Just as important to this lineup being as strong as it has shown so far, though, is a group of role players from last year who have taken clear steps forward.
Third baseman Trey Lipscomb had 29 at-bats last season, just nine of which came after the calendar flipped to April. This season, he’s locked down a starting job so far by hitting .390/.413/.927 with a team-leading five homers.
Similarly, shortstop Cortland Lawson had 14 at-bats in 2021. In 2022, he’s hitting .321/.548/.571 with a team-leading 13 walks. Then there’s Jorel Ortega, who might be the unlikeliest star of the bunch, and not just because he went 4-for-27 last season. For much of the leadup to the season, he wasn’t expected to be a regular, but he was plugged into the Opening Day lineup, went 3-for-3 against Georgia Southern, and Vitello hasn’t been able to take him out ever since. He’s hitting .364/.488/.727 and stung the ball consistently this weekend.
“He was not our starting second baseman until the day of our Opening Day for various circumstances,” Vitello said. “The kid plays with a lot of passion, and when he’s focused, he’s electric. He’s always loose. He loves playing baseball as much as any kid on our team, but when he’s also focused, it’s a dangerous combo, and I think he’s kind of brought that every day.”
The players who have felt the lineup squeeze the most as a result are probably the freshmen like Christian Moore, but he’s not the only one. Until recently, outfielder Jared Dickey hadn’t seen much time, but he appears to be a stalwart now. He’s 13-for-23 so far this season with eight walks compared to just one strikeout.

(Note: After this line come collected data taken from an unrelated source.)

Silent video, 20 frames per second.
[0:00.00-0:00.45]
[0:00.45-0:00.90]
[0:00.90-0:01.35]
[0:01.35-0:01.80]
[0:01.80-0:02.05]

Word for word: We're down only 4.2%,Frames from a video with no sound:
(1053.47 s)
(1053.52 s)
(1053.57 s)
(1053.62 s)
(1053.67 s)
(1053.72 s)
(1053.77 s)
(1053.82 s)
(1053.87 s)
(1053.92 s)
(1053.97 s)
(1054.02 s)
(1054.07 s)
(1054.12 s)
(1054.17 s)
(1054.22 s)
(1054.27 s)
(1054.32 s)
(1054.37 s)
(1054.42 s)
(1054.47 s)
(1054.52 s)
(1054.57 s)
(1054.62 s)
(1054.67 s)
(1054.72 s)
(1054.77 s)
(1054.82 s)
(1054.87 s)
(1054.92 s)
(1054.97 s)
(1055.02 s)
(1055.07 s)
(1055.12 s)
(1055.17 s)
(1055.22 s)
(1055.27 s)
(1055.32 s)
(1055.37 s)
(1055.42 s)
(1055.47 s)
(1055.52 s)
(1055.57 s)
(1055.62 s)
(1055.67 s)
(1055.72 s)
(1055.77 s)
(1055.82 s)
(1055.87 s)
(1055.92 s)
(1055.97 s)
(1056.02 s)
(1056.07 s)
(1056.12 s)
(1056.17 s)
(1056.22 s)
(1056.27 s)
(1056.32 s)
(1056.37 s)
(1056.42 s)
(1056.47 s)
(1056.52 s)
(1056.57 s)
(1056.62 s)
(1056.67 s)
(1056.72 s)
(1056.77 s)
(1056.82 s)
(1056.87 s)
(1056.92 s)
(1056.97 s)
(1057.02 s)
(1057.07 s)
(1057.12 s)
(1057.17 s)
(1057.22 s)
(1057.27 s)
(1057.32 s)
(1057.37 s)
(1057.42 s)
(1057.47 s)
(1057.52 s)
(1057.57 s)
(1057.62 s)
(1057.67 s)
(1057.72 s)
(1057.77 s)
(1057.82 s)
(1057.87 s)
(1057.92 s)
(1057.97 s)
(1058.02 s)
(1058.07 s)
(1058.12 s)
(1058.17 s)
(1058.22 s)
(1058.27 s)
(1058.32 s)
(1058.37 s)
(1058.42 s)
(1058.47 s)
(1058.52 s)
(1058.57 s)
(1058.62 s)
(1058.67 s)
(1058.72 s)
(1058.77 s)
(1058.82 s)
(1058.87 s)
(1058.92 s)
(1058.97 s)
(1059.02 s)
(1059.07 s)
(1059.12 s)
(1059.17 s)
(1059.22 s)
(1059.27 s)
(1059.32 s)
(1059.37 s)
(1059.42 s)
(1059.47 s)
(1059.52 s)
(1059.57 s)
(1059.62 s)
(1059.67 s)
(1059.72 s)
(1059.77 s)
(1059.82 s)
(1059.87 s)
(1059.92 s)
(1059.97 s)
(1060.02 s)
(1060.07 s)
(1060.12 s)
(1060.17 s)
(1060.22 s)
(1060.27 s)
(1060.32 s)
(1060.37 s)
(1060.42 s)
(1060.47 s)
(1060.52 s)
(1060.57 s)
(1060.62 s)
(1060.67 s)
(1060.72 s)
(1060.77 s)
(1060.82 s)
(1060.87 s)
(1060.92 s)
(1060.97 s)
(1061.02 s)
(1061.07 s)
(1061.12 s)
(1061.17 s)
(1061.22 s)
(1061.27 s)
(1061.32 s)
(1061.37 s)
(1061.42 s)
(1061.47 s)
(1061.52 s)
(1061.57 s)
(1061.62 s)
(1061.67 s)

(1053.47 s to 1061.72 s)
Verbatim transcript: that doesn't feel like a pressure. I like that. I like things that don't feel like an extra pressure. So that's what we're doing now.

He takes good at-bats and makes a lot of contact, making him a good fit in the leadoff spot, which is where he was in Saturday and Sunday’s games.
Blake Burke is another such player. He’s gotten just 12 at-bats this season, but on Sunday, we saw what he is capable of as he flicked a pitch with easy power to the opposite field for a home run into the Crawford Boxes at Minute Maid Park.
Right now, Tennessee simply has more players it would like to give at-bats than it has at-bats to give. That’s a good problem to have and one that will give it enviable depth and the ability to mix and match based on a lot of variables every day.
In an SEC full of prolific offenses, it was reasonable to expect that Tennessee’s would be one to take a step back this season, but that just doesn’t appear that it’s going to end up being the case.